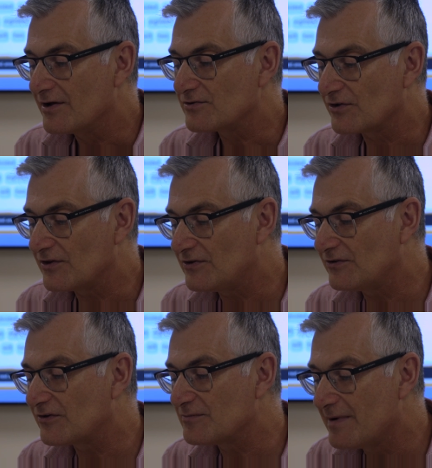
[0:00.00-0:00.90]
So this is
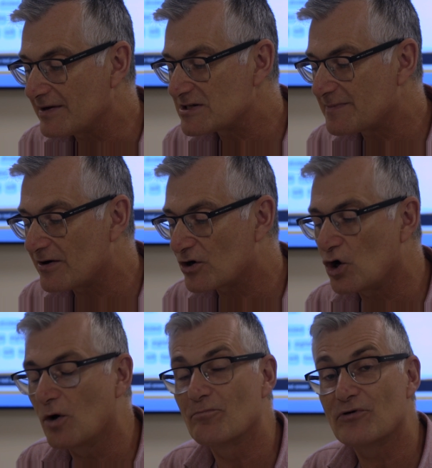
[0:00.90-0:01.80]
as much about
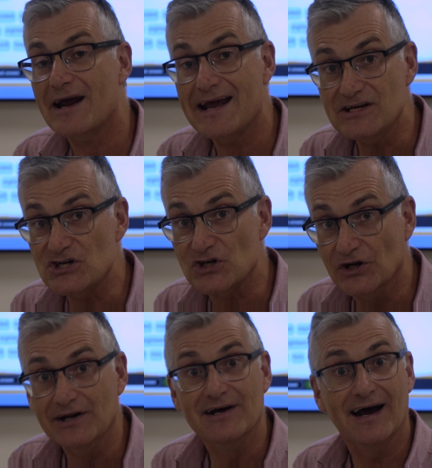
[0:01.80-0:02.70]

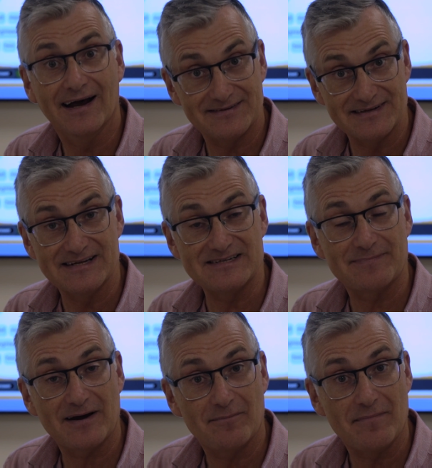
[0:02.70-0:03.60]
comprehension as it is
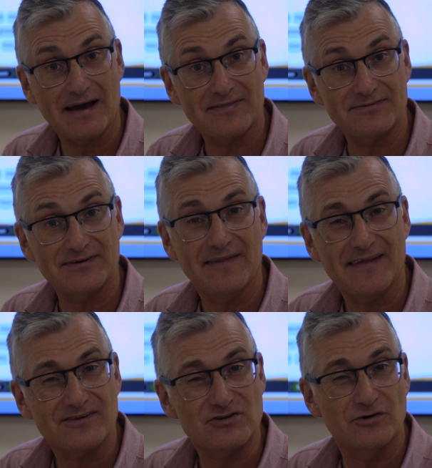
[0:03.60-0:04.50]
about maths, and
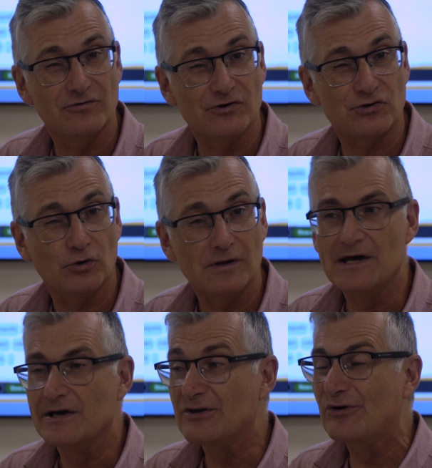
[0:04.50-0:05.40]
that's crucial.
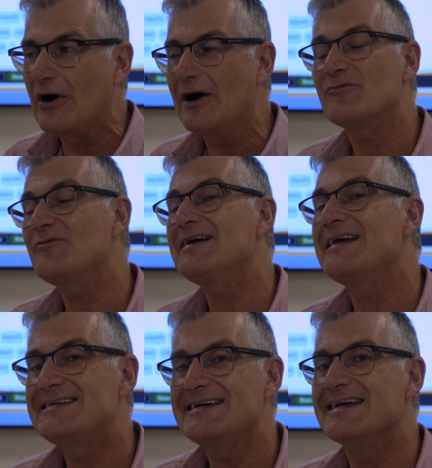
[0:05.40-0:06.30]
You can't
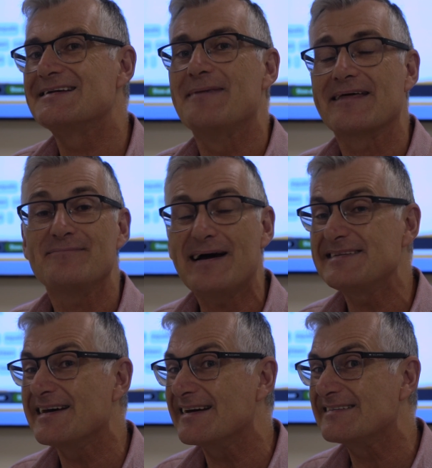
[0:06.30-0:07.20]
really teach
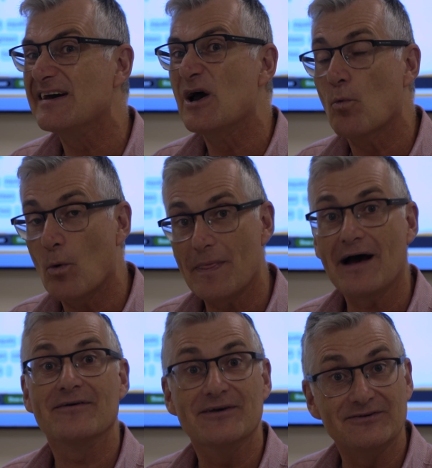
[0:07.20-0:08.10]
mathematics
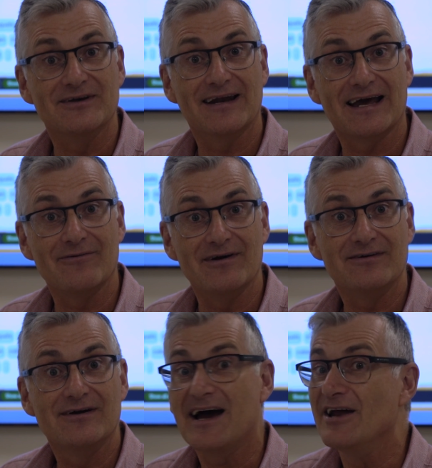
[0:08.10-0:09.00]
without using language,
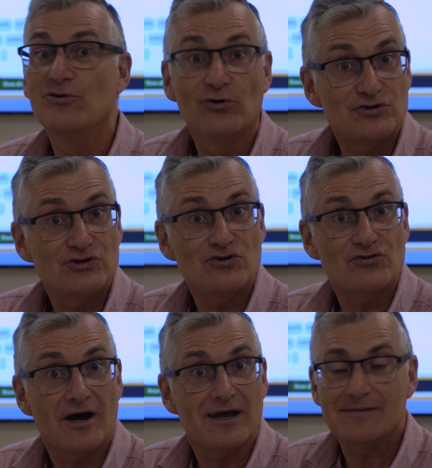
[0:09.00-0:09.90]
and nor should you
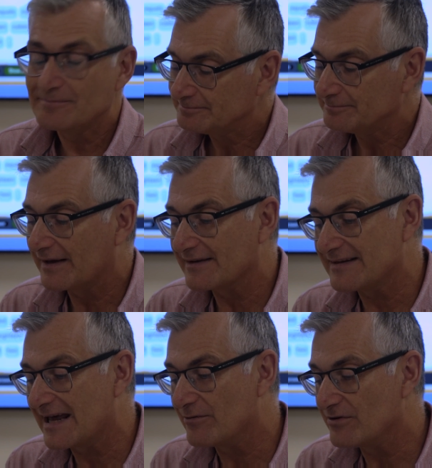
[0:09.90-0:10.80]
try, because
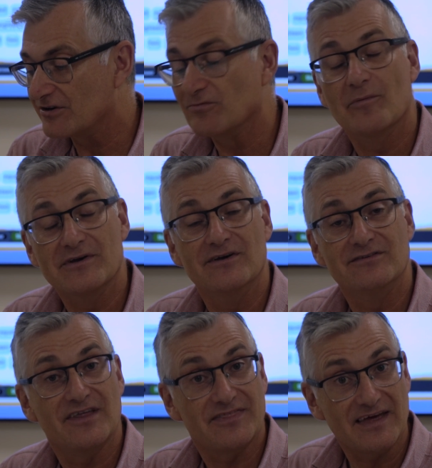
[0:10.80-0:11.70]
language is what we use
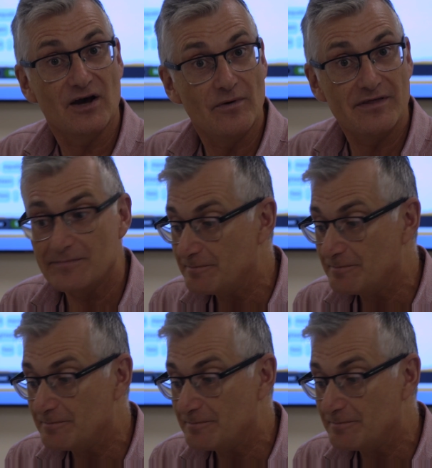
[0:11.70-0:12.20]
to think with.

* * *

Instructions for the task
Return the data exactly. Pictures stay out.

Task result
[0:00.00-0:00.90]
So this is
[0:00.90-0:01.80]
as much about
[0:01.80-0:02.70]

[0:02.70-0:03.60]
comprehension as it is
[0:03.60-0:04.50]
about maths, and
[0:04.50-0:05.40]
that's crucial.
[0:05.40-0:06.30]
You can't
[0:06.30-0:07.20]
really teach
[0:07.20-0:08.10]
mathematics
[0:08.10-0:09.00]
without using language,
[0:09.00-0:09.90]
and nor should you
[0:09.90-0:10.80]
try, because
[0:10.80-0:11.70]
language is what we use
[0:11.70-0:12.20]
to think with.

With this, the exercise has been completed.